There is a critical window during which the direction of the spore’s growing rhizoid — or root tip — is irreversibly set. Previous experiments on the Columbia Space Shuttle and the International Space Station revealed that spores in microgravity will germinate, but in random orientations.
“The Space Station is much further out than SporeSat was, so it’s really low gravity. When you germinate seeds, the first thing that happens is the root tip comes out. And if you do this in super-low gravity like on the Space Station, they’ll germinate but they shoot out in all random directions,” she says.

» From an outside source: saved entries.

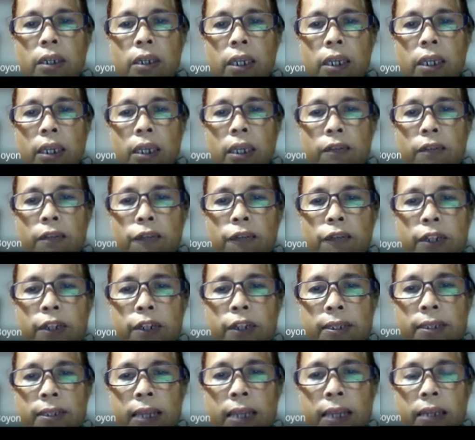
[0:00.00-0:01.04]
a
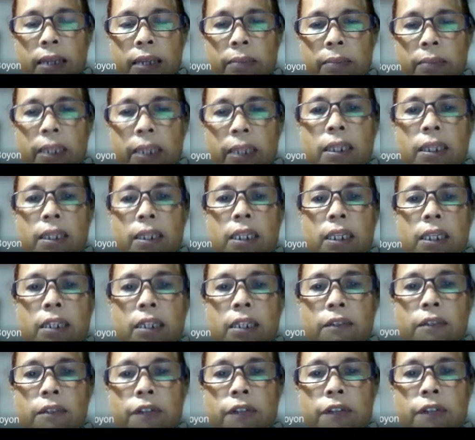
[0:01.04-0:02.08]
first element in
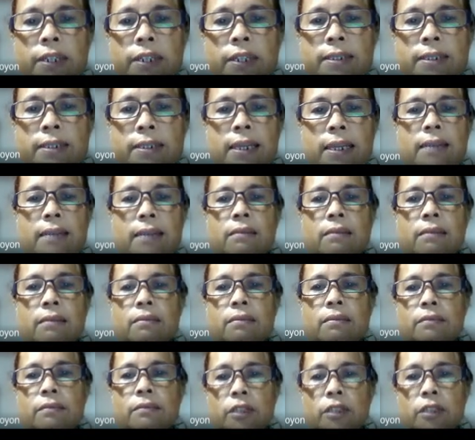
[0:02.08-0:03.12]
the first set,
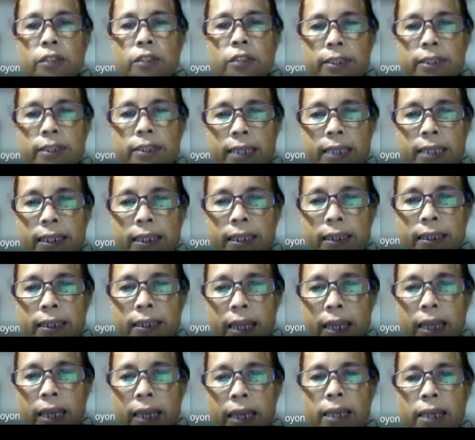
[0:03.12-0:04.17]
or set
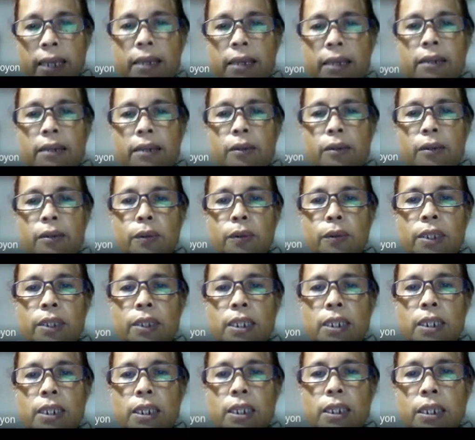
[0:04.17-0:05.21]
A, noted
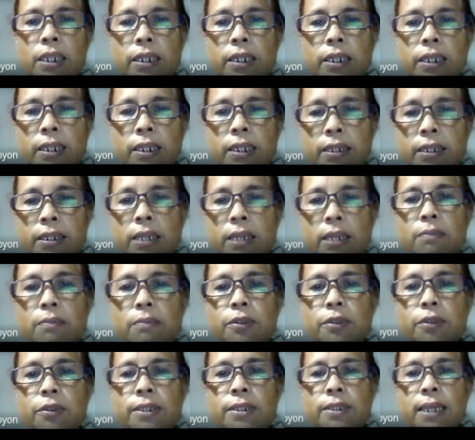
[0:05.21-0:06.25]
in here as
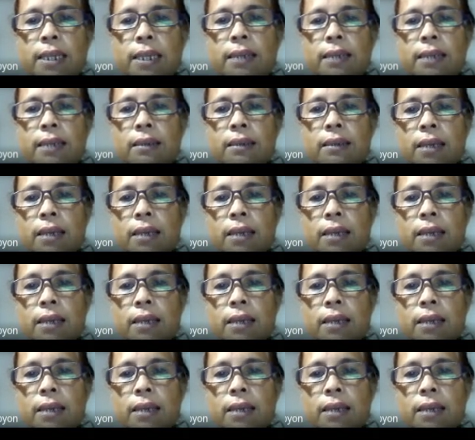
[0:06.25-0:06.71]
input set,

SporeSat flew in low-Earth orbit around 200 miles above the planet. The “nanosatellite” weighed about 12 pounds and measured 14 inches long by 4 inches wide by 4 inches tall. The spores were loaded onto the bioCDs in the dark and then tightly packed in such a way that allowed them to withstand the jarring vibrations of launch. Special lighting, heating and sensors also were incorporated into the design. Once in orbit, researchers activated LED lighting to initiate germination.
“Once you turn on the light and initiate germination, we know those first, probably 24 to 48, hours are important, but we didn’t have the technology to measure continuously in those conditions,” Rickus says. “So this was an extension of prior works. A lot of custom technology went into this research.”
In response to gravity, the cells undergo “calcium polarization,” or the movement of calcium ions to either pole of the cell. The cells know which direction to grow because of “gravity-directed polar development.” Calcium sensors positioned on either side of the spores made electrical measurements.
This polarized orientation of calcium transport and growth direction of the root tip are directly linked to the force and orientation of gravity.
“Each spore is a single cell, and before the first division of the cell, the orientation of cellular polarity is set in response to the force exerted on the cell by gravity,” Rickus says.
Findings from the research also could yield findings with broad applications. For example, Rickus says, a neuron’s development involves extending the cell’s axon in a similar manner as rhizoid growth.
“It’s actually a really fundamental principle in cellular development. This polarization step is very relevant in human development,” she says. “There are really interesting similarities in the role of calcium and some other signaling molecules in some of those processes. So, it’s a fundamental biological process that gets repeated in different ways and different organisms.”
Because human cells use calcium signaling, the study also is an important step toward understanding the effects of space’s microgravity on the human body.